2006-06-26 06:36:47 · answer #3 · answered by Serenity 7 · 0 0

If you are feeling uncomfortable, then it's time to say something. A good friend will understand that you must set boundaries. If you let things go things will continue along the same vein. Don't worry about being a dweeb your feelings matter too and if you are hurt you should say so.

2006-06-26 06:30:39 · answer #4 · answered by kalischild57 3 · 0 0

2 men fishing in a boat, "Joe" turns to "Mac" and says "I really felt hurt by what you just said to me".
That never happened....
2 men fishing in a boat, "Joe" turns to "Mac" and says "You dumb sh!#, don't say that the me again, and pass me a beer".
Friendship saved, never to be brought out, dusted off, and used again. Unless...
Mac shakes up the beer before he hands it over so it explodes. Then Joe hits Mac with a crank bait. The focus of the story when told to the friends and family at the cook out is digging the crank bait hook out of Mac, not digging hurt feelings.
Now change this to Joe and his girlfriend/wife, or two women. The hurtful remark and the feelings this caused is the thing that would keep Joe sleeping on the couch or the 2 women not talking to each other for a week, or more. And the next argument, well lets just dust off what happened at the lake...
Sound familiar, sound stereo-typical.
Chose the mountain you want to die on and fight that battle. Laugh when you can.

2006-06-26 06:29:40 · answer #5 · answered by ? 4 · 0 0

It kind of depends on how hurt you are. If you can, say something right away, and then they'll know what to stay away from. If it was a little while ago, and you can let it go, do. Holding grudges against friends for minor things, and then having a confrontation weeks later is not healthy for friendships.

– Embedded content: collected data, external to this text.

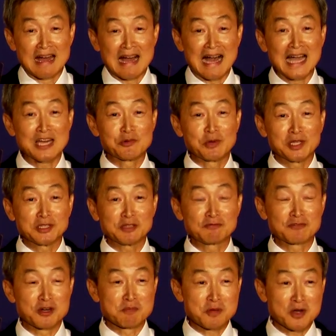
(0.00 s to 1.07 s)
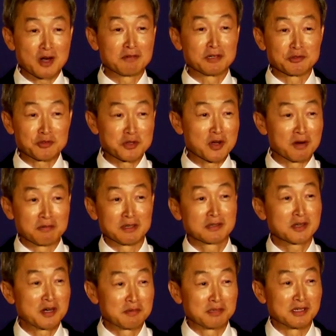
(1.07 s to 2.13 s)
I read it from cover to
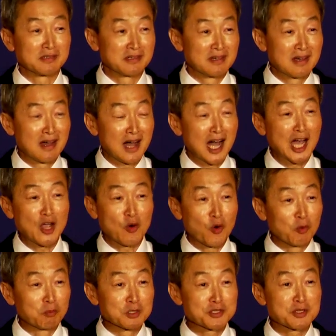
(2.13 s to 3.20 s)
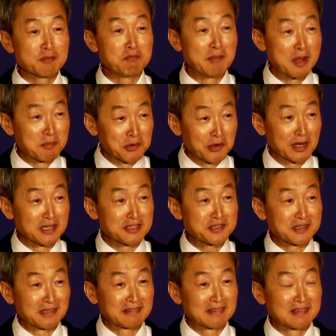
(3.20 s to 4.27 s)
cover. I almost
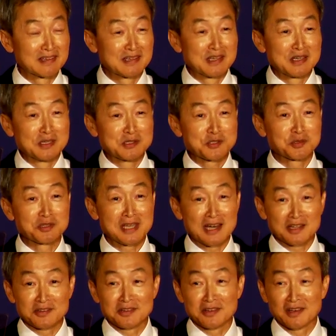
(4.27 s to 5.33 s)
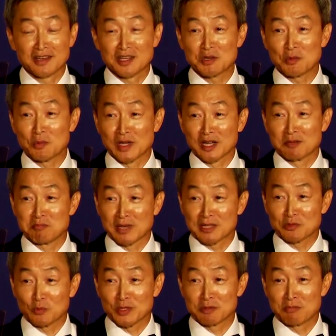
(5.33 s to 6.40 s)
memorized it. So the other day, when I
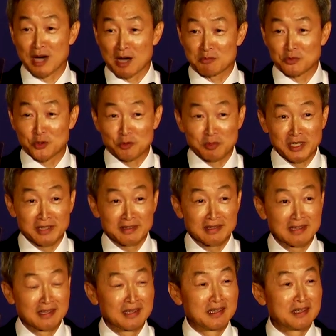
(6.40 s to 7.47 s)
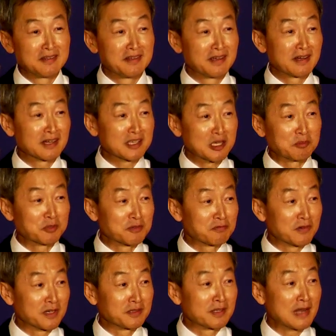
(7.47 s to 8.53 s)
met with Bob Rubin, then I came to
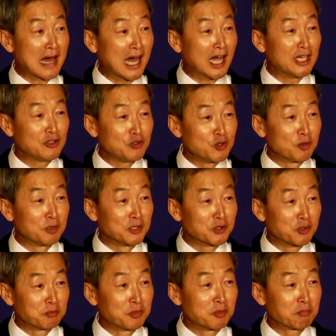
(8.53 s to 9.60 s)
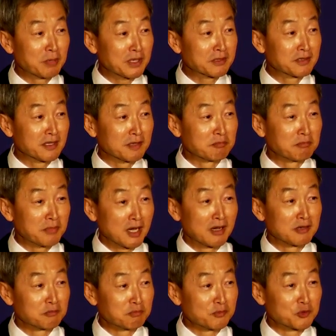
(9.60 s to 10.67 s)
find that I knew about the book better than
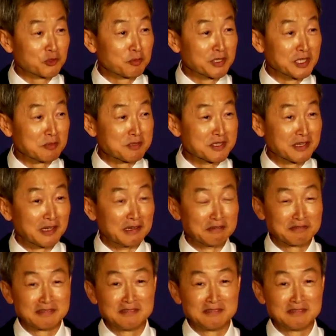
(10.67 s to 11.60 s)
Rubin himself.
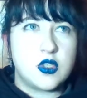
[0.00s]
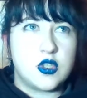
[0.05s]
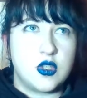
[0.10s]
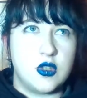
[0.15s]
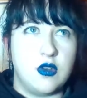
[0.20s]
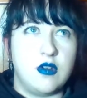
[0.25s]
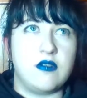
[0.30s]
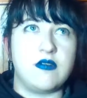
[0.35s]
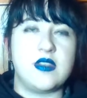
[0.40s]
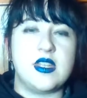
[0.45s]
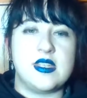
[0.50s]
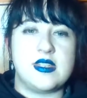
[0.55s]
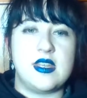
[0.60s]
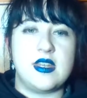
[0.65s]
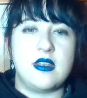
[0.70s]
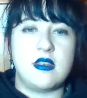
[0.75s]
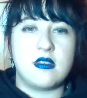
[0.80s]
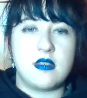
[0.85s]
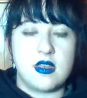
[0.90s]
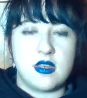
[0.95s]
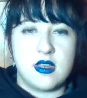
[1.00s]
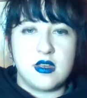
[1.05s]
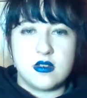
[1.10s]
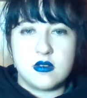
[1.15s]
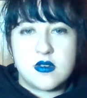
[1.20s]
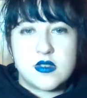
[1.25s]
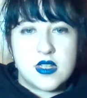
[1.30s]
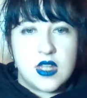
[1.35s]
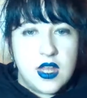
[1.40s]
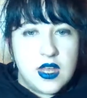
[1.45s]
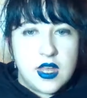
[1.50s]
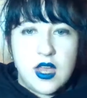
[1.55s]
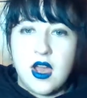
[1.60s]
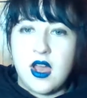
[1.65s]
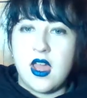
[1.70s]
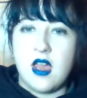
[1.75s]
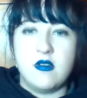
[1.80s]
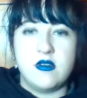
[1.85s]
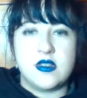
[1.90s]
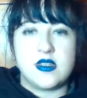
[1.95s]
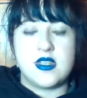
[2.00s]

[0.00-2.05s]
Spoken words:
I'm not sure if there's anything else like it.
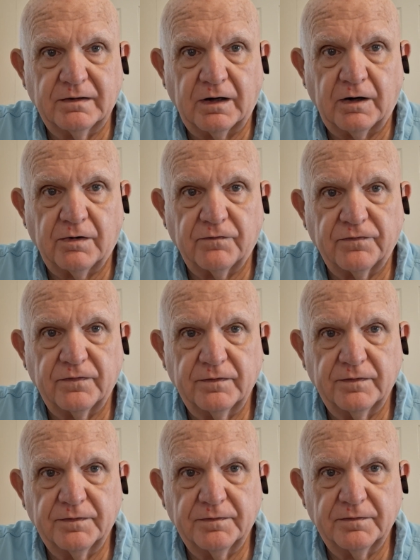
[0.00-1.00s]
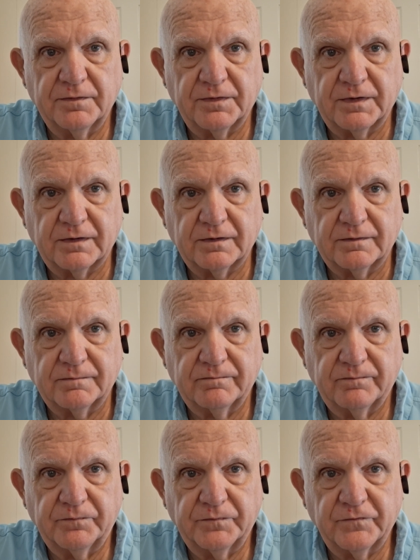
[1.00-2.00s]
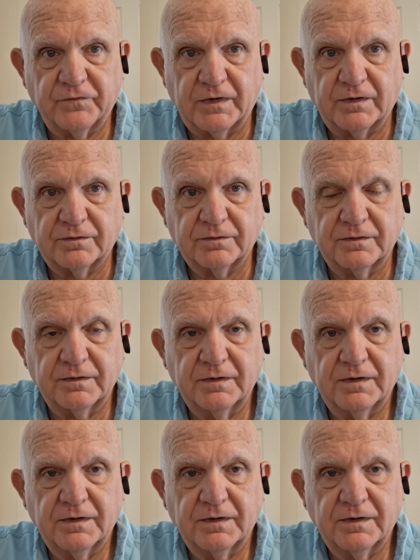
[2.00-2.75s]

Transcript: off the phone,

2006-06-26 06:37:18 · answer #6 · answered by Beardog 7 · 0 0

you're defenitely right on choosing to have a heathy relationship
with honesty and if you feel that you should speak out when you felt that you should then you should defenitely do it because in some situation the person doesn't even know herself that what he/she said or done had hurt you in anyway and you maybe thinking may things so you should always make things clear
and if he/she doesn't like it then if friendship is lost over then let it be you'll fine the friend that you're looking for along the way the one's that enjoy heathy realtionship and accept their mistakes and your mistakes as well.

2006-06-26 06:34:49 · answer #7 · answered by blueyes 2 · 0 0

You know when to say something when it is appropriate. The here and now moment after your feelings have been hurt is not always the right time and it might not be the right place. Why your feelings were hurt is something else we need to know in order to give our opinion.
Friendship is about acceptance. We cant always understand what a friend is doing. But if they are our friend we can accept it.
It doesnt make what they are doing right. And we do have the option to let them know that that particular behaviour although acceptable to them is not acceptable to you.

2006-06-26 06:31:32 · answer #8 · answered by Anonymous · 0 0

Well, if they're your real friend then they should already know what hurts your feelings and saying something would just make them more aware of it. If they get mad and end the friendship because of your feelings then they aren't worth having your friendship in the first place and in that case it's good that that relationship is ended.

2006-06-26 06:33:19 · answer #9 · answered by determined 1 · 0 0

if you can approach this person in a decent way without being judgmental then do it. If you cant then you should find someone to help you with the words you need to say...

So often large fights start from small problems... And after time all we remember is that we dislike someone and forget what the reason was in the first place.

good luck

2006-06-26 06:30:57 · answer #10 · answered by Grin Reeper 5 · 0 0

It depends. Never sweat the little things, but if it's something that is going to bother for a long time then approch it in a non-aggressive, friendly matter. Explain that your friendship is to important to you to let this thing affect it and you just wanted to get it out in the open, resolve it, and move on.